AFP (23) : Après six ans, Monsieur le président, n’êtes-vous pas fatigué ?
Le président Al-Assad :
A vrai dire, la seule chose qui peut faire pression sur moi, ce n’est ni la situation militaire, ni la conjoncture politique ; mais c’est la situation humanitaire en Syrie, l’effusion quotidienne du sang, ce qu’endurent les syriens, les souffrances ressenties dans chaque foyer. C’est la seule chose pénible et fatigante, si on peut parler de « fatigue ». Mais, si vous voulez parler de la guerre, de la politique, des rapports avec l’occident ; non, je ne suis pas du tout fatigué, car nous défendons notre pays, et on ne se lassera jamais de le défendre.

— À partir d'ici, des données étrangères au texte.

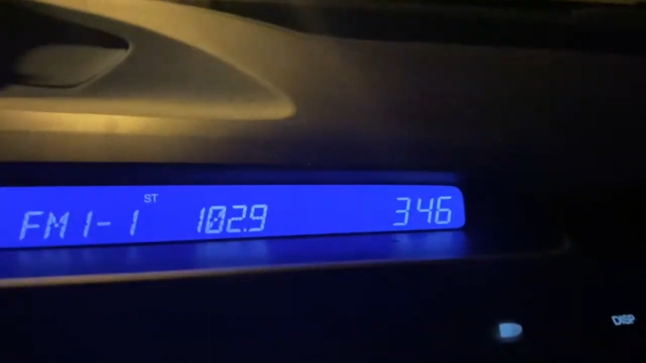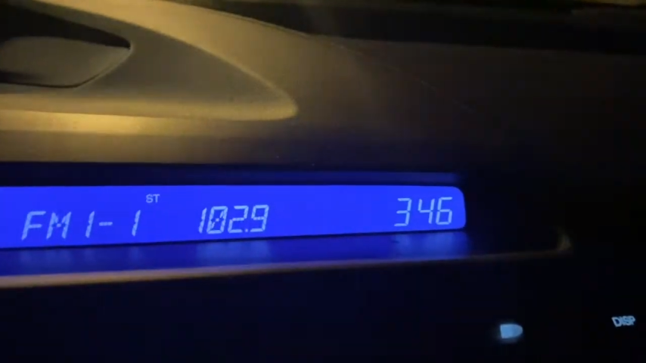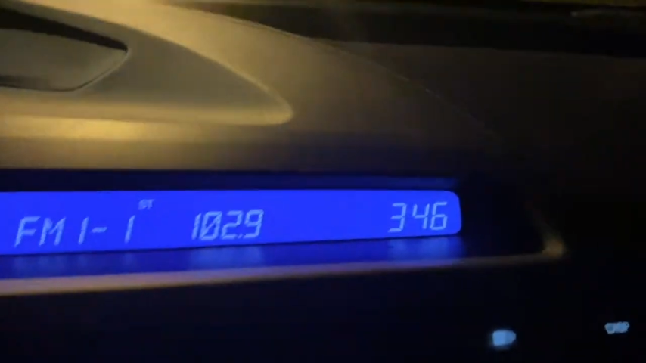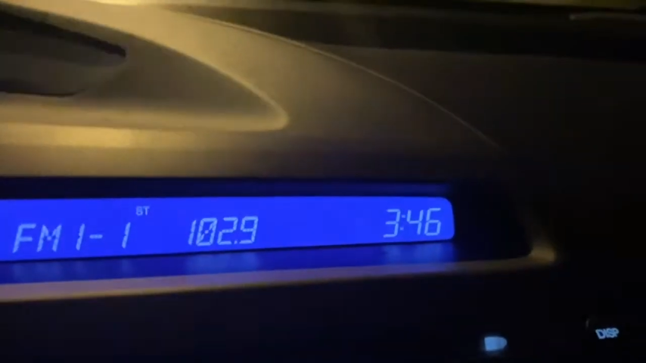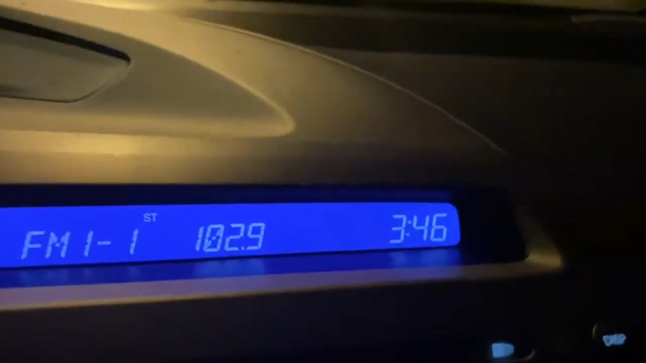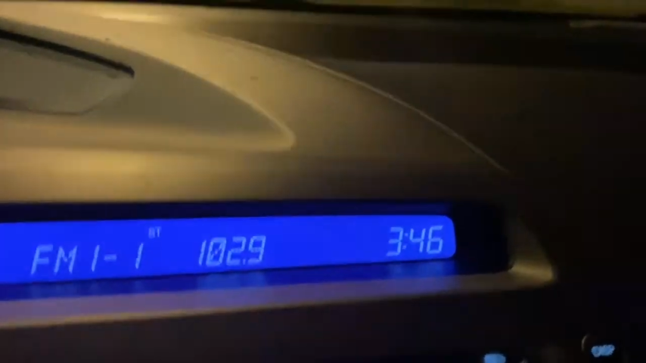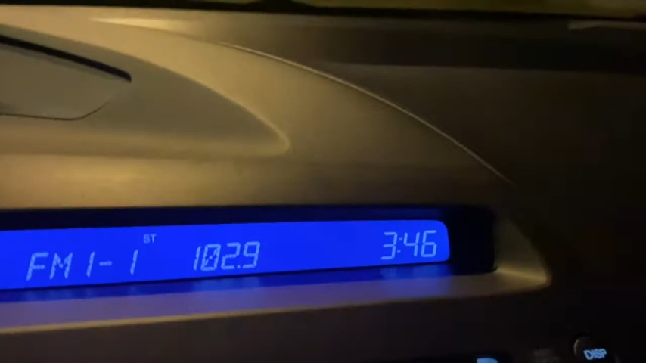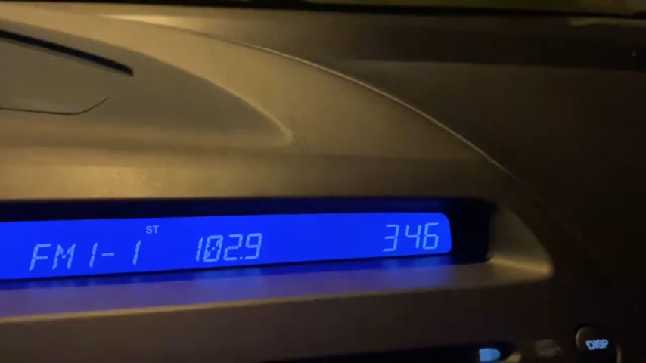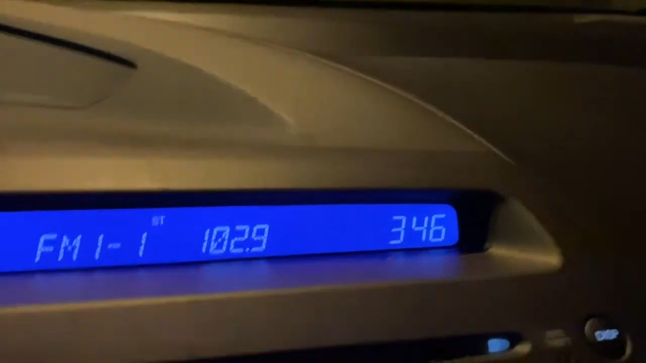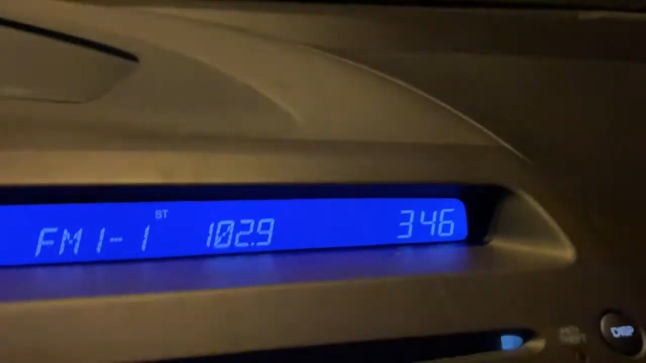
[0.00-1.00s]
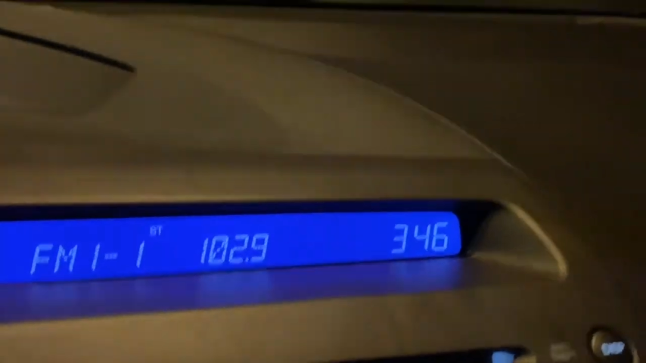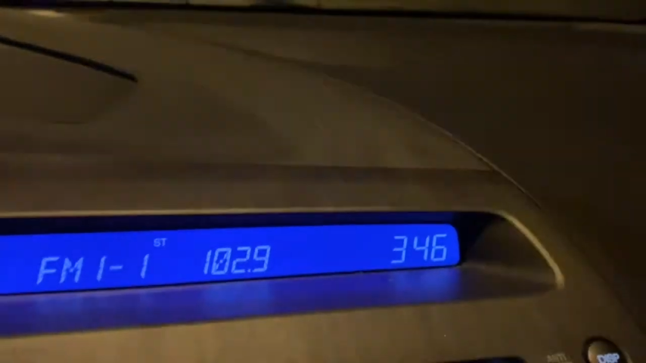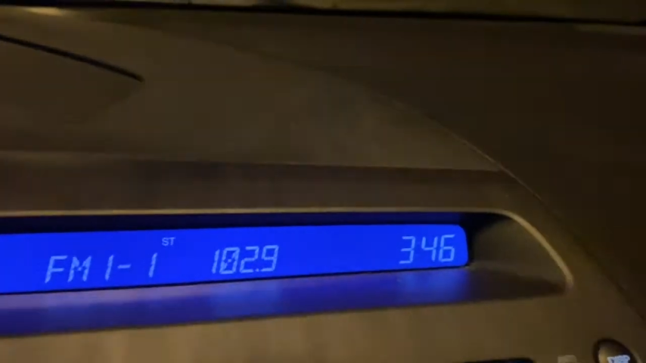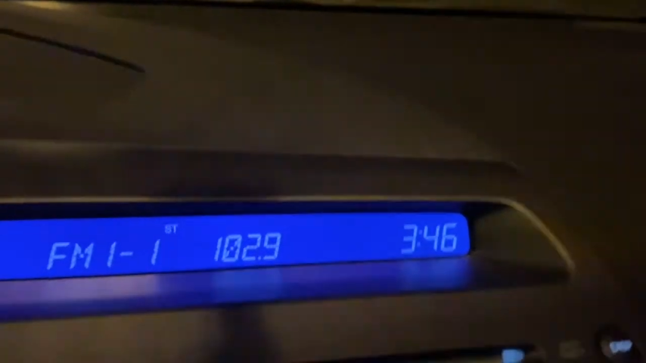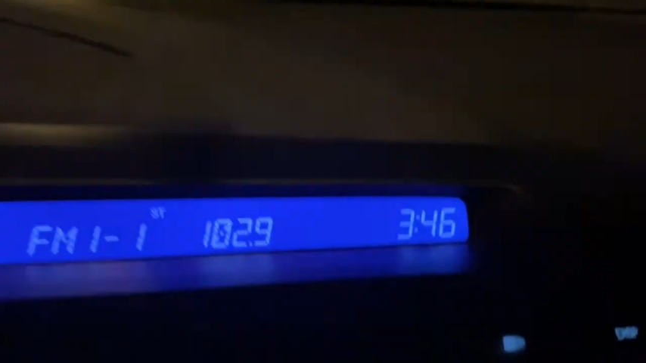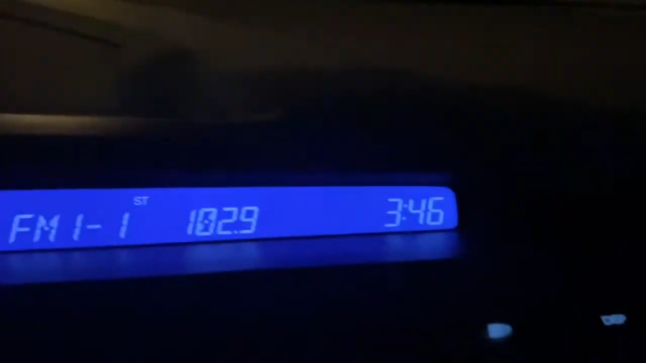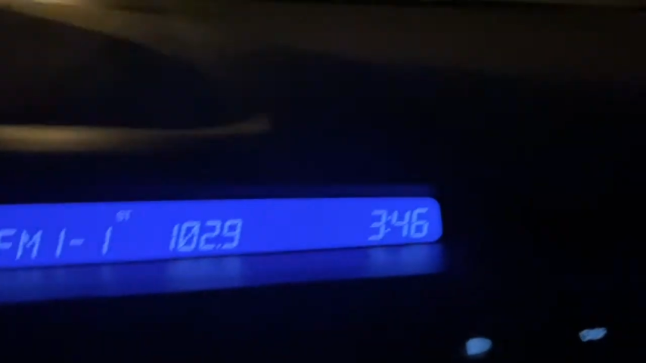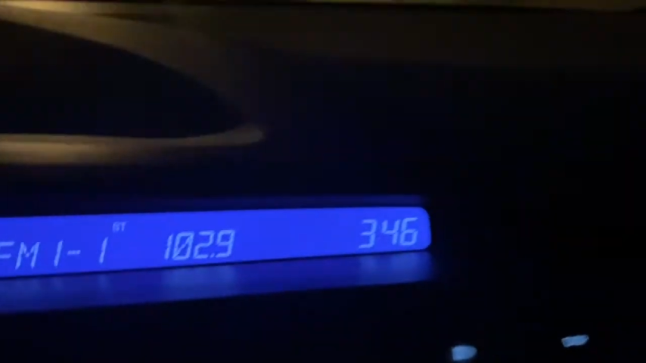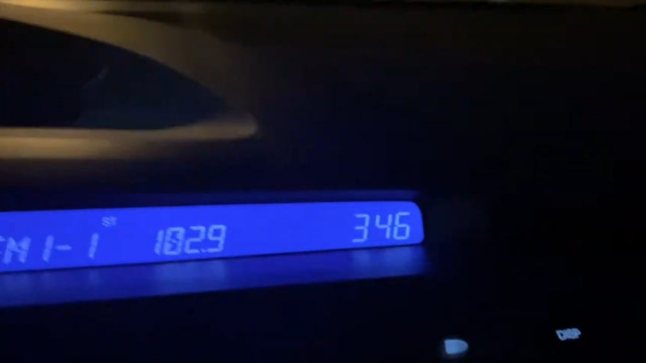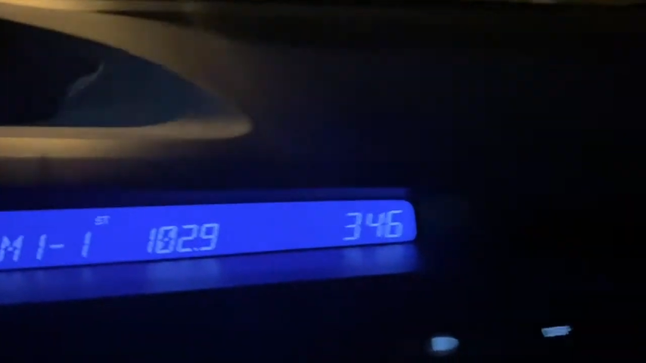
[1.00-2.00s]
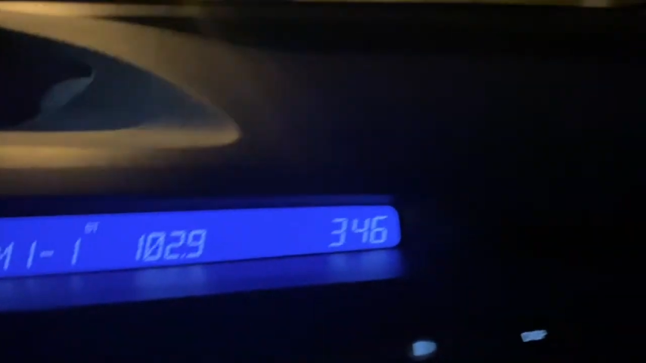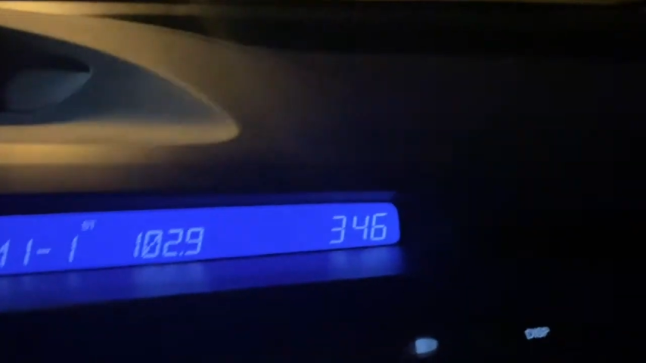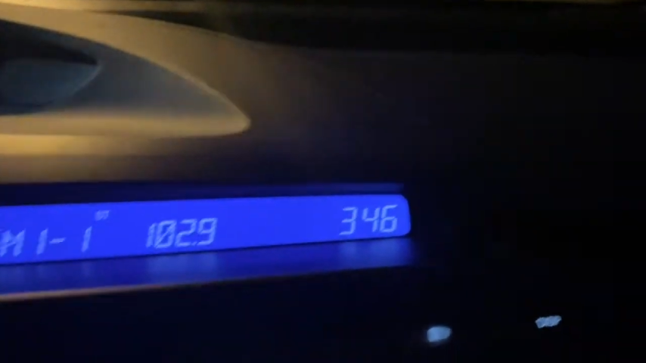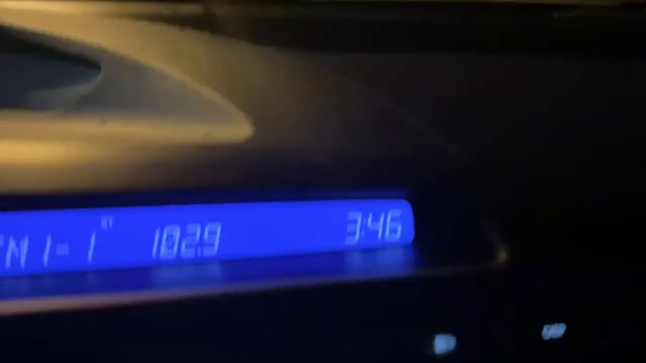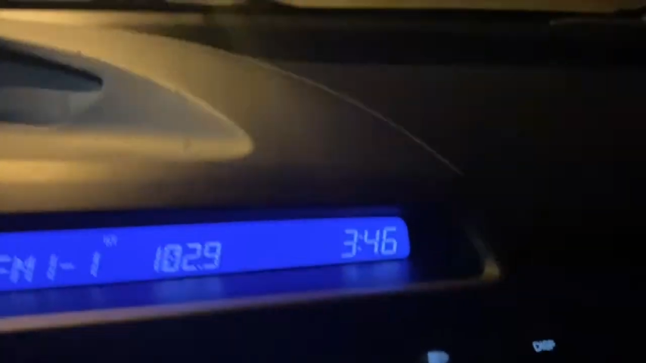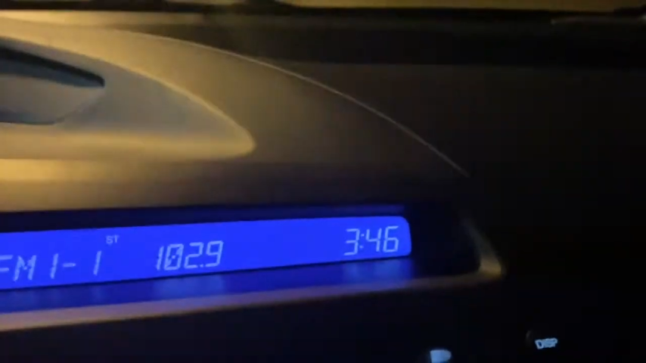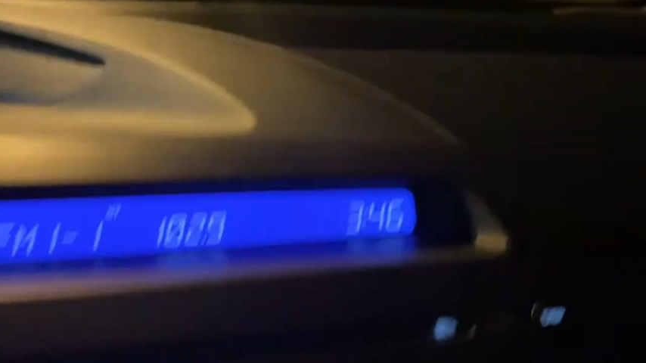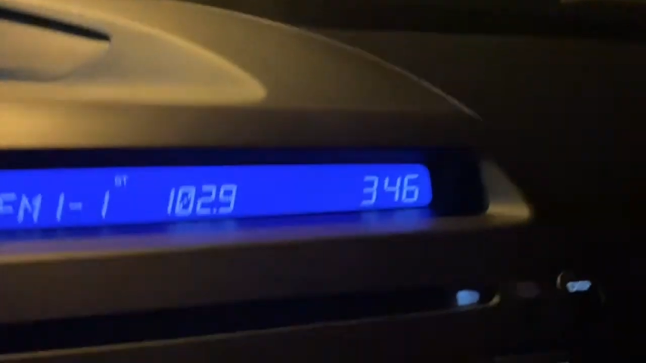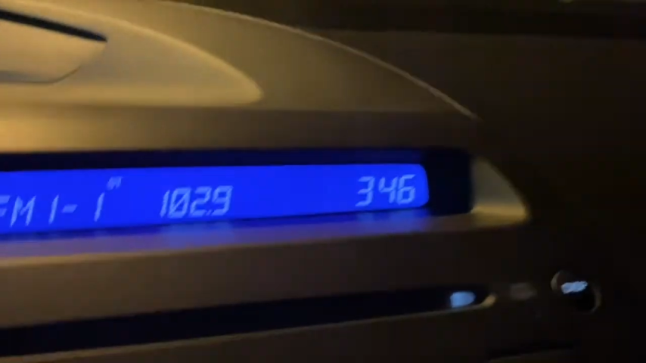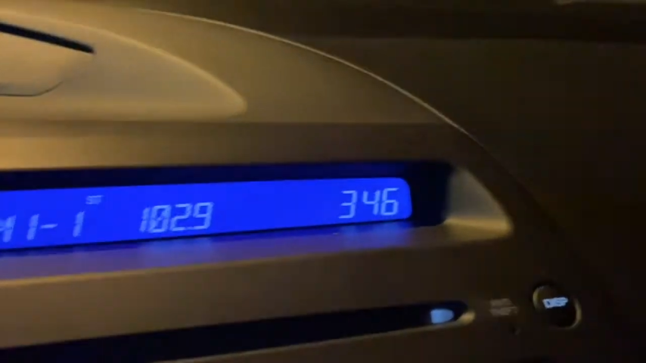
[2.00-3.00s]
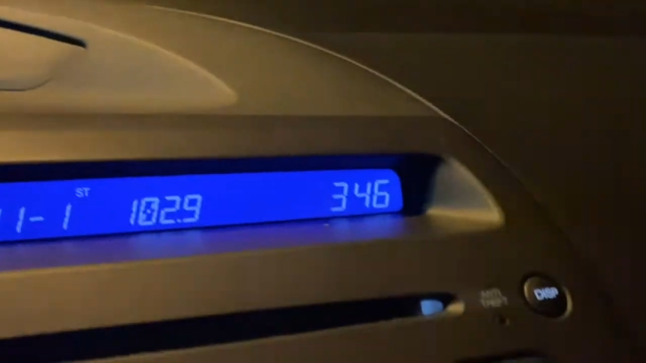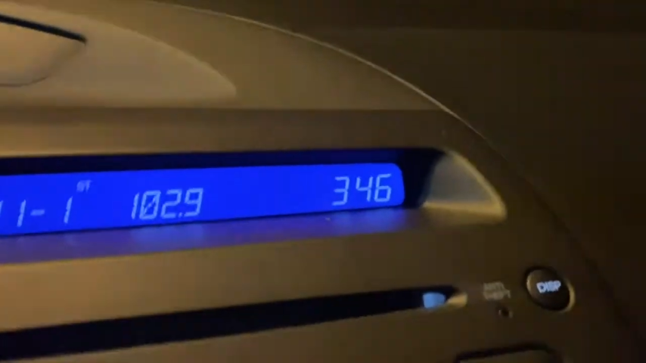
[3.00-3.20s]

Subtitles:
Nobody's mouth can be seen.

AFP (24) : Qu’est-ce qui vous empêche de dormir ?
Le président Al-Assad :
Encore une fois, la souffrance du peuple syrien que je constate au contact de chaque famille syrienne, directement ou indirectement. C’est la seule chose qui peut m’empêcher de dormir de temps en temps ; mais, pas les déclarations, ni les menaces occidentales de soutenir les terroristes.
AFP (25) : Aujourd’hui, il y a des gens de Foua et de Kafraya qui seront déplacés vers Damas et Alep. Ne craignez-vous pas que cela puisse représenter un déplacement de la population, et que la Syrie d’après la guerre ne sera plus comme celle qui existait aupavant ?

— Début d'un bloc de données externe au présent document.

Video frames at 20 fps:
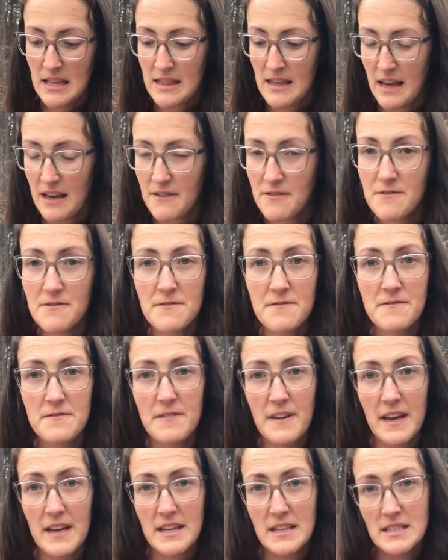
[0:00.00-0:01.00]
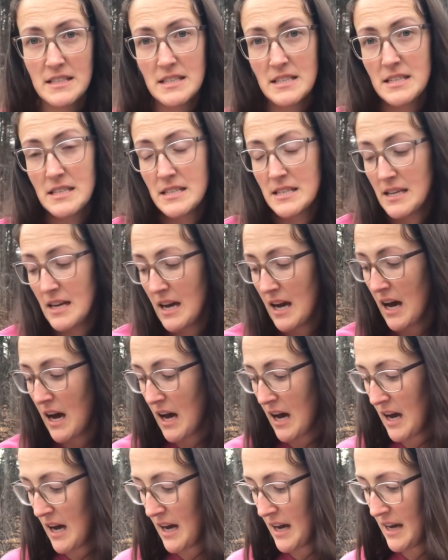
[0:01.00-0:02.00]
they fit
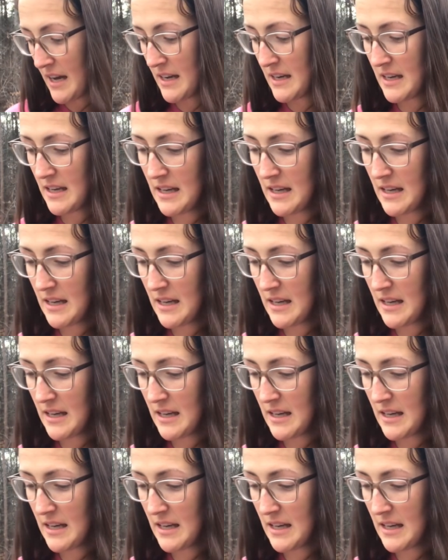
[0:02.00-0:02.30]
on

Le président Al-Assad : Le déplacement qui se fait dans ce contexte est nécessaire. Nous ne l’avons pas choisi, et nous souhaitons que toute personne puisse rester dans son village et sa ville. Mais ces gens-là, comme beaucoup d’autres civils dans diverses régions, étaient entourés et assiégés par les terroristes. Ils se faisaient tuer tous les jours. Ils devaient donc s’en aller. Ils rentreront bien sûr chez eux après la libération. C’est ce qui s’est produit dans plusieurs autres régions, et les gens sont rentrés chez eux. C’est une situation provisoire. Des changements démographiques ne sont certainement pas dans l’intérêt de la société syrienne si c’est permanent ; mais, puisque c’est temporaire, ça ne nous inquiète pas.
AFP : Monsieur le président, merci infiniment de nous avoir accordé cette interview.